Problem to work on: Starting at the first line of the data below, retype every line up to and including the one containing "Silent video, 21.7 frames per second.".

Material for this exercise Block Start

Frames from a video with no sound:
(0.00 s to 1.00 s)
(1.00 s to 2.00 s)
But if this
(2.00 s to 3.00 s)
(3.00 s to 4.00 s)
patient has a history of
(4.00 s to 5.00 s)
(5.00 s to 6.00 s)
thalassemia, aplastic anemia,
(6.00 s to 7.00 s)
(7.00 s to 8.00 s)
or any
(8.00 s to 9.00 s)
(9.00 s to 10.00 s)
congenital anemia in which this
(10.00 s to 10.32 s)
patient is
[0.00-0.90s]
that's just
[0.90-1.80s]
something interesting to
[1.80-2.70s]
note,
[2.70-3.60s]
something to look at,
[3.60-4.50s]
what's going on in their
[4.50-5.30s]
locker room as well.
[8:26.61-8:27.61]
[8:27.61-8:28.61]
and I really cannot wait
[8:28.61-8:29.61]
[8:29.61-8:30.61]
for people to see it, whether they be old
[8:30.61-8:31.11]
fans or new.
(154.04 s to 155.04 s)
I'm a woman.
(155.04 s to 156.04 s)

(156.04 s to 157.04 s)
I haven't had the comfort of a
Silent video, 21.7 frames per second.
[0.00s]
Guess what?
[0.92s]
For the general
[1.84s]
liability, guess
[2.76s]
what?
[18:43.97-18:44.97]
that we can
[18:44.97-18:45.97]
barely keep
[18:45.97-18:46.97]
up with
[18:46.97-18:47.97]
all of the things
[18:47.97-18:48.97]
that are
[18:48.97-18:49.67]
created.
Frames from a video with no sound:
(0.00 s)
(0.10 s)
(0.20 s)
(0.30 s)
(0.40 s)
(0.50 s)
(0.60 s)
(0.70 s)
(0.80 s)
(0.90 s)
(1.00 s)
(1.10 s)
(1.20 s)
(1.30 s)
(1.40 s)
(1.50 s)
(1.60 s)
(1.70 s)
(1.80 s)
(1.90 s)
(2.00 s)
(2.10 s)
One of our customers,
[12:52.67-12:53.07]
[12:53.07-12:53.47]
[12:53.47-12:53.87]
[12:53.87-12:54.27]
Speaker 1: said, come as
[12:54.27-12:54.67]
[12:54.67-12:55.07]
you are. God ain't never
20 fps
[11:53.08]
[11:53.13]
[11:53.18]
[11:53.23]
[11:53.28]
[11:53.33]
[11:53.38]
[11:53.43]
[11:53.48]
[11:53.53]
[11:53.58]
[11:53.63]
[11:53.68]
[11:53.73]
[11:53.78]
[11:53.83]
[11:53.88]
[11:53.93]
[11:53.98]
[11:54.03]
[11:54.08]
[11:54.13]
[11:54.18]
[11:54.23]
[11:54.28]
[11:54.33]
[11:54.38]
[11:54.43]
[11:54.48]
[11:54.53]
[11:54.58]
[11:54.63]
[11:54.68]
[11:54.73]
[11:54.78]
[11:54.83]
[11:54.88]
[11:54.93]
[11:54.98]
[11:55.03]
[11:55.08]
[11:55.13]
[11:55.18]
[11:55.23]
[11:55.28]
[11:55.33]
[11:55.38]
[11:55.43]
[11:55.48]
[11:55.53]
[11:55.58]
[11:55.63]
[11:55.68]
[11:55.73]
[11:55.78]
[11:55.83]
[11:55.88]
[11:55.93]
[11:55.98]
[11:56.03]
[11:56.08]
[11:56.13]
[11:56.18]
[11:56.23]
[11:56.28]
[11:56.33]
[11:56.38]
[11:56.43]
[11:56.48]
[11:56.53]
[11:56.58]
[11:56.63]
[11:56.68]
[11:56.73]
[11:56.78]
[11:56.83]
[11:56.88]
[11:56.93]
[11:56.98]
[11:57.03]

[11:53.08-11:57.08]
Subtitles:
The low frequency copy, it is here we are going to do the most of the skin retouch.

Material for this exercise Block End

Reply:
Frames from a video with no sound:
(0.00 s to 1.00 s)
(1.00 s to 2.00 s)
But if this
(2.00 s to 3.00 s)
(3.00 s to 4.00 s)
patient has a history of
(4.00 s to 5.00 s)
(5.00 s to 6.00 s)
thalassemia, aplastic anemia,
(6.00 s to 7.00 s)
(7.00 s to 8.00 s)
or any
(8.00 s to 9.00 s)
(9.00 s to 10.00 s)
congenital anemia in which this
(10.00 s to 10.32 s)
patient is
[0.00-0.90s]
that's just
[0.90-1.80s]
something interesting to
[1.80-2.70s]
note,
[2.70-3.60s]
something to look at,
[3.60-4.50s]
what's going on in their
[4.50-5.30s]
locker room as well.
[8:26.61-8:27.61]
[8:27.61-8:28.61]
and I really cannot wait
[8:28.61-8:29.61]
[8:29.61-8:30.61]
for people to see it, whether they be old
[8:30.61-8:31.11]
fans or new.
(154.04 s to 155.04 s)
I'm a woman.
(155.04 s to 156.04 s)

(156.04 s to 157.04 s)
I haven't had the comfort of a
Silent video, 21.7 frames per second.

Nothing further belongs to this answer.